There's no point in pretending that Ahmadinejad didn't really win. There may have been some stuffed ballot boxes in the first round of the presidential election on June 17, when half a dozen candidates were running, but last Friday's run-off was decisive: over 17 million votes for Ahmadinejad and ten million for his opponent, Akbar Hashemi Rafsanjani. They didn't stuff that many ballot boxes.
Ahmadinejad is a staunch supporter of the Islamic state, an instructor in the Basij, the voluntary youth militia that monitors people's dress and behavior, and a close associate of the Supreme Ruler, Ayatollah Ali Khamenei. He is definitely not a "reformer," though he does promise to attack corruption. Why did he win?
Iran's partial democracy first came under serious attack in last year's parliamentary election, when the ruling clerical elite concluded that the reformers were growing too popular. The Guardian Council disqualified 3,000 parliamentary candidates from running on the grounds that they were not Islamic enough, including eighty sitting members of parliament (out of 290).
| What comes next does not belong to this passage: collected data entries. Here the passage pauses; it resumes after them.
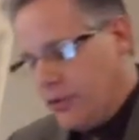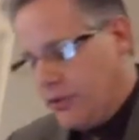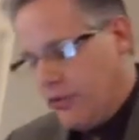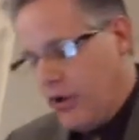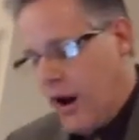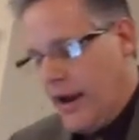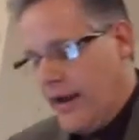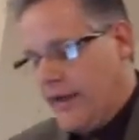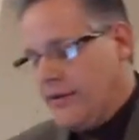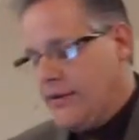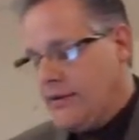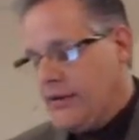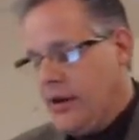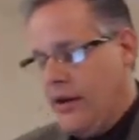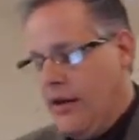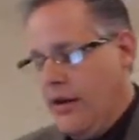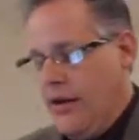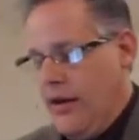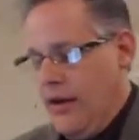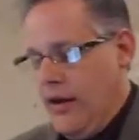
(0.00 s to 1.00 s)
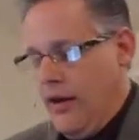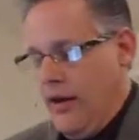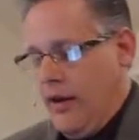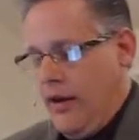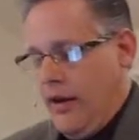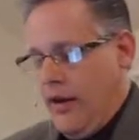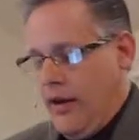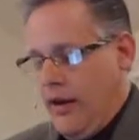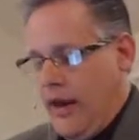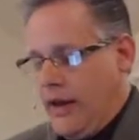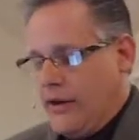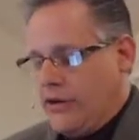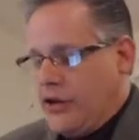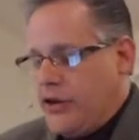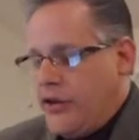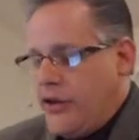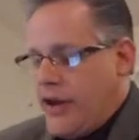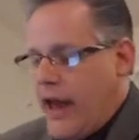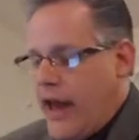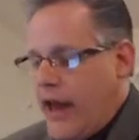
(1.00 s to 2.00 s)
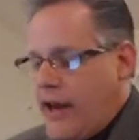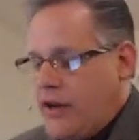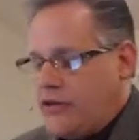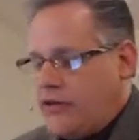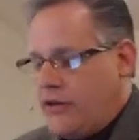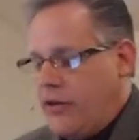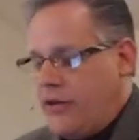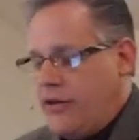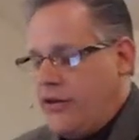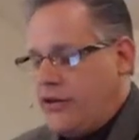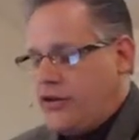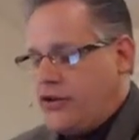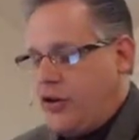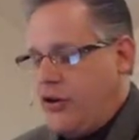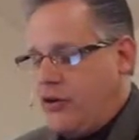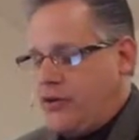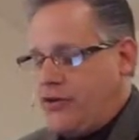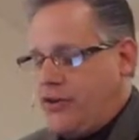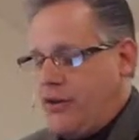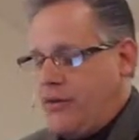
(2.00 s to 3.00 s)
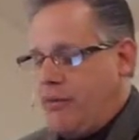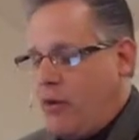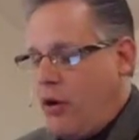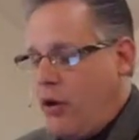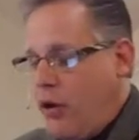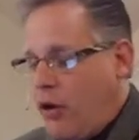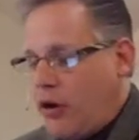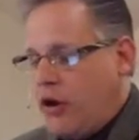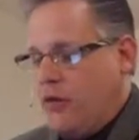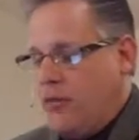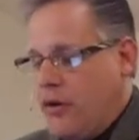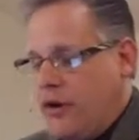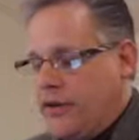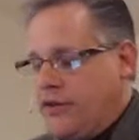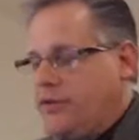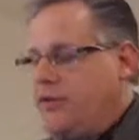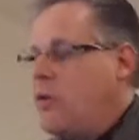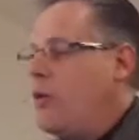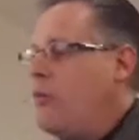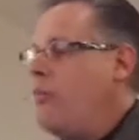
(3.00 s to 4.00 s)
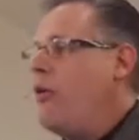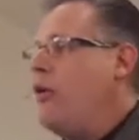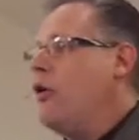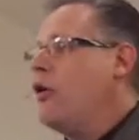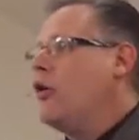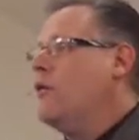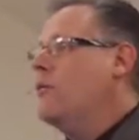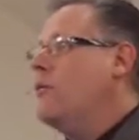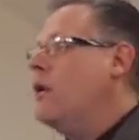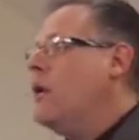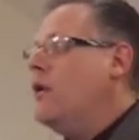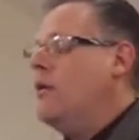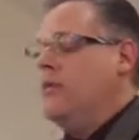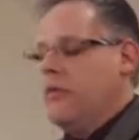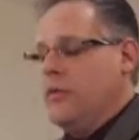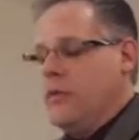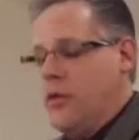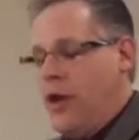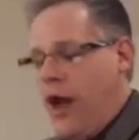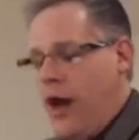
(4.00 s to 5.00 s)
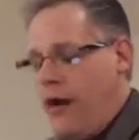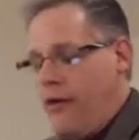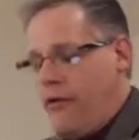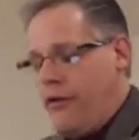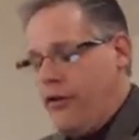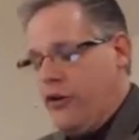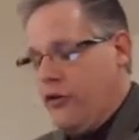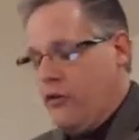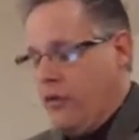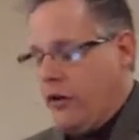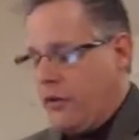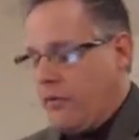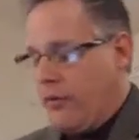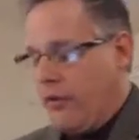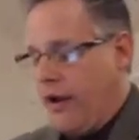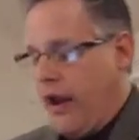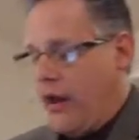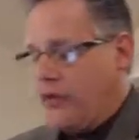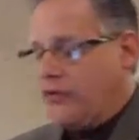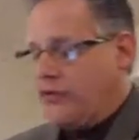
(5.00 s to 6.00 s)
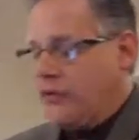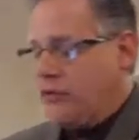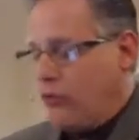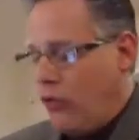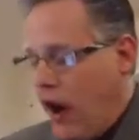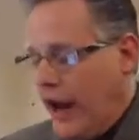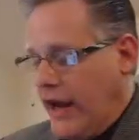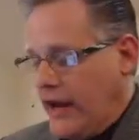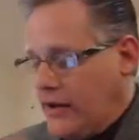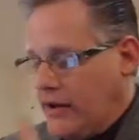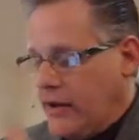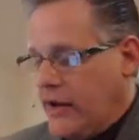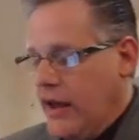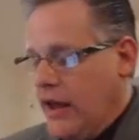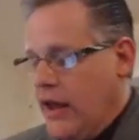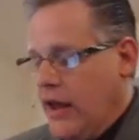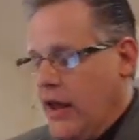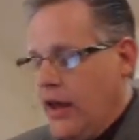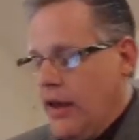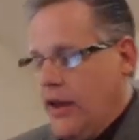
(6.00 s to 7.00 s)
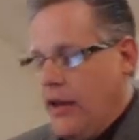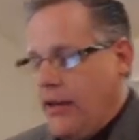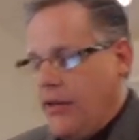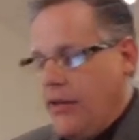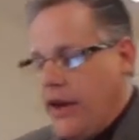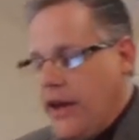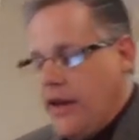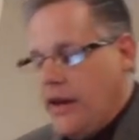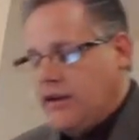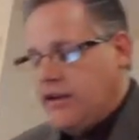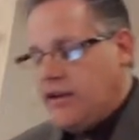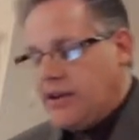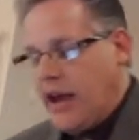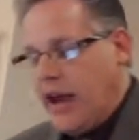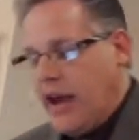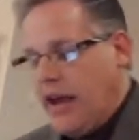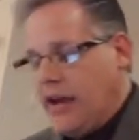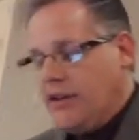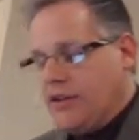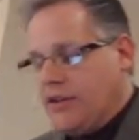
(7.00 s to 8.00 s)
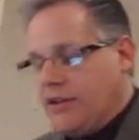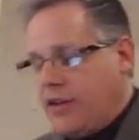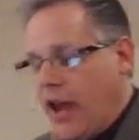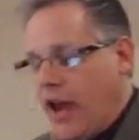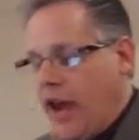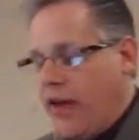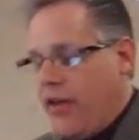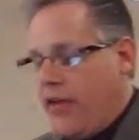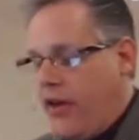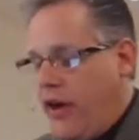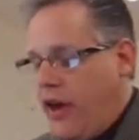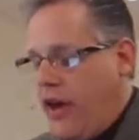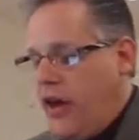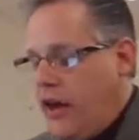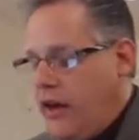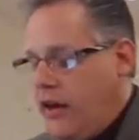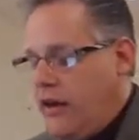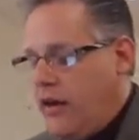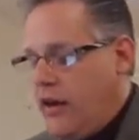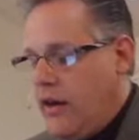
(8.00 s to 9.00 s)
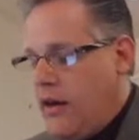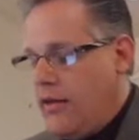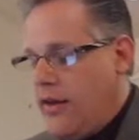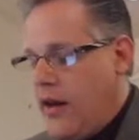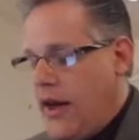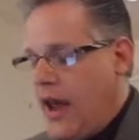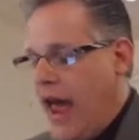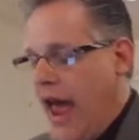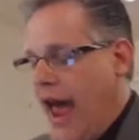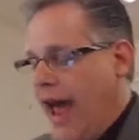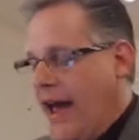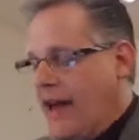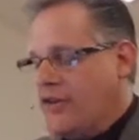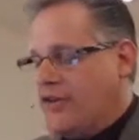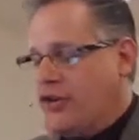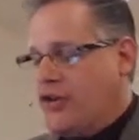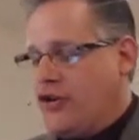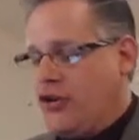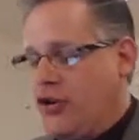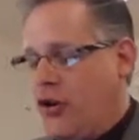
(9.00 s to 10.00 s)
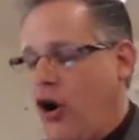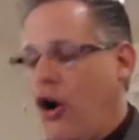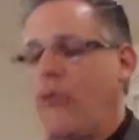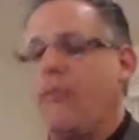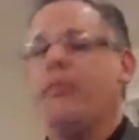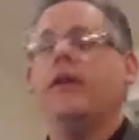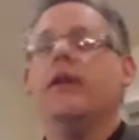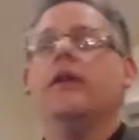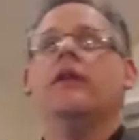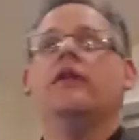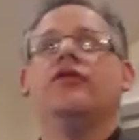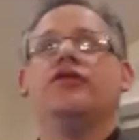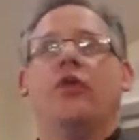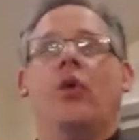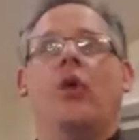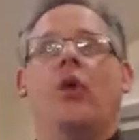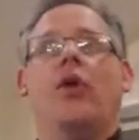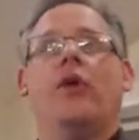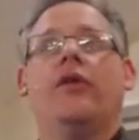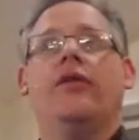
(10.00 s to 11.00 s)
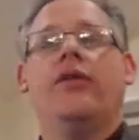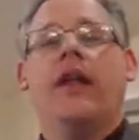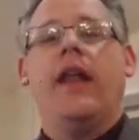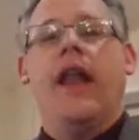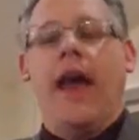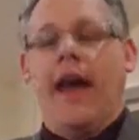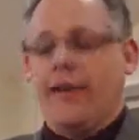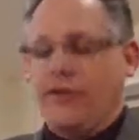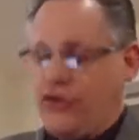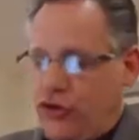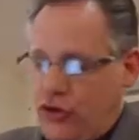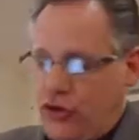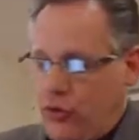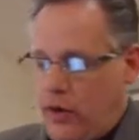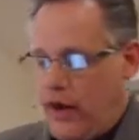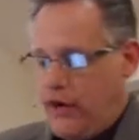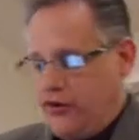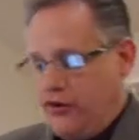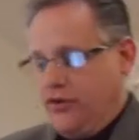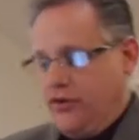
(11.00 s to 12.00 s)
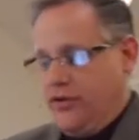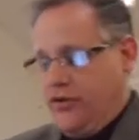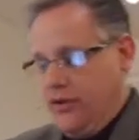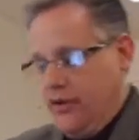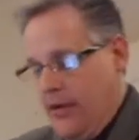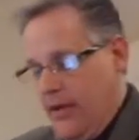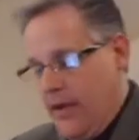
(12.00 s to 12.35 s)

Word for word: writes, And to the angel of the church in Pergamos, or Pergamum, however you want to pronounce it, write, These things saith he that has the sharp sword that has two edges.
President Khatami's feeble protests were ignored, parliament fell under Islamist control -- and Iranians who oppose the regime began to lose faith in electoral politics.
The Guardian Council tried to pull the same trick with this year's presidential election, disqualifying all the reformist candidates, but the opposition responded by threatening to boycott the election, which would have reduced it to a farce. Ayatollah Khamenei intervened, and two reformist candidates were allowed to run together with one "moderate"(Rafsanjani, formerly president in 1989-97 and a cleric himself) and four hard-liners.
Mahmoud Ahmadinejad was one of the hard-liners, but only three weeks ago the opinion polls gave him a scant 5 percent of the vote. Then suddenly, a miracle: he was ahead of all the other hard-liners and catching up with Rafsanjani and the reformist candidates.
On June 17, Rafsanjani came first, with 21 percent of the votes,but Ahmadinejad came a close second with 19.5 percent. There may have been some skullduggery at the polls, but the main reason is that the Islamic authorities, fearing that no pro- regime candidate would make it into the run-off, ordered their loyal supporters in the armed forces, the Revolutionary Guard and the Basij militia to swing all their votes, and as many more as they could influence, to Ahmadinejad.
Appalled at the prospect of a radical Islamist as president, the defeated reformers urged their supporters to hold their noses and back Rafsanjani in the second round. Yet it ended in a landslide victory for Ahmadinejad.
What happened?
It was actually a very small landslide. Back when Iranians believed that electing a reformist president could bring change, voter turnout was huge, but it has been plummeting as they lost hope: from 83 percent in 1997 to 67 percent in 2001, 62 percent in the first round of voting this month -- and only 47 percent in the second round. Ahmadinejad's "landslide" was less than 30 percent of qualified voters.
His votes came from religious radicals, but also from the "pious poor" who back him because he is devout but NOT one of the clerics who have used their power to enrich themselves. He played up to their hope that he would sweep the corrupt out of government while trying to reassure more sophisticated voters by promising to concentrate on economics, not dress codes -- "The country's true problem is unemployment and housing, not what to wear," he explained -- but he is nevertheless the Supreme Leader's choice as president, and most people know it. That's why they didn't vote.
The hard-line Islamists now control every branch of Iran's government, appointed or elected, and for a while they will have their way. But what really happened last week was that a majority of Iranians abandoned the electoral path to reform as hopeless. At some point in the future, therefore, they may try the path of non-violent revolution that has succeeded in so many other places recently -- and they might win.
The Islamist regime knows this. It also knows that the only thing that could now restore its credibility is an American attack. It may be tempted to provoke Washington in the hope of getting some American bombs dropped on Iran.
Gwynne Dyer is a London-based independent journalist.